*PROBLEM DETAILS*
Please output exactly the lines that run from the line with "[0:00.00-0:00.33]" through the final line of the data, inclusive, and nothing more.

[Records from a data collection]
□ □ □ □ □

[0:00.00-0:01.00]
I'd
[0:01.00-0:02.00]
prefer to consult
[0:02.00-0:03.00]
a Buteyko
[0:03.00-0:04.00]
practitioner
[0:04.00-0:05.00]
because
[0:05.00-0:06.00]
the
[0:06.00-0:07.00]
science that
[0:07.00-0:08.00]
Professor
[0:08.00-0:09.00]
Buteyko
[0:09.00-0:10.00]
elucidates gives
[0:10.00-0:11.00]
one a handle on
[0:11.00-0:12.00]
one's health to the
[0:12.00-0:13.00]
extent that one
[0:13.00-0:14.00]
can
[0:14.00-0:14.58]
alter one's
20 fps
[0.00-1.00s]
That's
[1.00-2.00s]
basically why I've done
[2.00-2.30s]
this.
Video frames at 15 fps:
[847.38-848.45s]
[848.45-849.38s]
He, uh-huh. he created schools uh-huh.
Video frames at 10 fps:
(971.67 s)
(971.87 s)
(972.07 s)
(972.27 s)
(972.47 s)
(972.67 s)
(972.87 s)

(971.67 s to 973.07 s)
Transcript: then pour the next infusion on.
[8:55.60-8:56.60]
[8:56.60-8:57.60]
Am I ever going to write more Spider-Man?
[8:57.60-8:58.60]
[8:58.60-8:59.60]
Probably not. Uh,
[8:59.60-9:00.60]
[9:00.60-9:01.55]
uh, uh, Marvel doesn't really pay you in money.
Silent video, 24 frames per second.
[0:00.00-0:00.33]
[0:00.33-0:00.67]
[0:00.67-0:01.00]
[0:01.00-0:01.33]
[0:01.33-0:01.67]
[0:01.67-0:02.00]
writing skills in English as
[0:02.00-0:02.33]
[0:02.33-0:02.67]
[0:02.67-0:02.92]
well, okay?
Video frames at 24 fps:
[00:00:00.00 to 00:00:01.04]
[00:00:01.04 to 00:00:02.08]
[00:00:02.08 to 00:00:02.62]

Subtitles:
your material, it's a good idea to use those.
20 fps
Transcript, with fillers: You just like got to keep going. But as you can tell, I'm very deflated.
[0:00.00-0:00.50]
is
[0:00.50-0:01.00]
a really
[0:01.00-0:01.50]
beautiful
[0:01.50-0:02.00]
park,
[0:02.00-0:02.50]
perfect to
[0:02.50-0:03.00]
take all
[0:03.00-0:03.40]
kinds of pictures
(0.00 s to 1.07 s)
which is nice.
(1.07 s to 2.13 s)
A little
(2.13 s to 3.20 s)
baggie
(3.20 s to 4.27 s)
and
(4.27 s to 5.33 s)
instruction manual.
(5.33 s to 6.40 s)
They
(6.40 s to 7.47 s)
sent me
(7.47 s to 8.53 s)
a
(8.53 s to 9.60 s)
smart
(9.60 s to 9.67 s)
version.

□ □ □ □ □

*THE ANSWER*
[0:00.00-0:00.33]
[0:00.33-0:00.67]
[0:00.67-0:01.00]
[0:01.00-0:01.33]
[0:01.33-0:01.67]
[0:01.67-0:02.00]
writing skills in English as
[0:02.00-0:02.33]
[0:02.33-0:02.67]
[0:02.67-0:02.92]
well, okay?
Video frames at 24 fps:
[00:00:00.00 to 00:00:01.04]
[00:00:01.04 to 00:00:02.08]
[00:00:02.08 to 00:00:02.62]

Subtitles:
your material, it's a good idea to use those.
20 fps
Transcript, with fillers: You just like got to keep going. But as you can tell, I'm very deflated.
[0:00.00-0:00.50]
is
[0:00.50-0:01.00]
a really
[0:01.00-0:01.50]
beautiful
[0:01.50-0:02.00]
park,
[0:02.00-0:02.50]
perfect to
[0:02.50-0:03.00]
take all
[0:03.00-0:03.40]
kinds of pictures
(0.00 s to 1.07 s)
which is nice.
(1.07 s to 2.13 s)
A little
(2.13 s to 3.20 s)
baggie
(3.20 s to 4.27 s)
and
(4.27 s to 5.33 s)
instruction manual.
(5.33 s to 6.40 s)
They
(6.40 s to 7.47 s)
sent me
(7.47 s to 8.53 s)
a
(8.53 s to 9.60 s)
smart
(9.60 s to 9.67 s)
version.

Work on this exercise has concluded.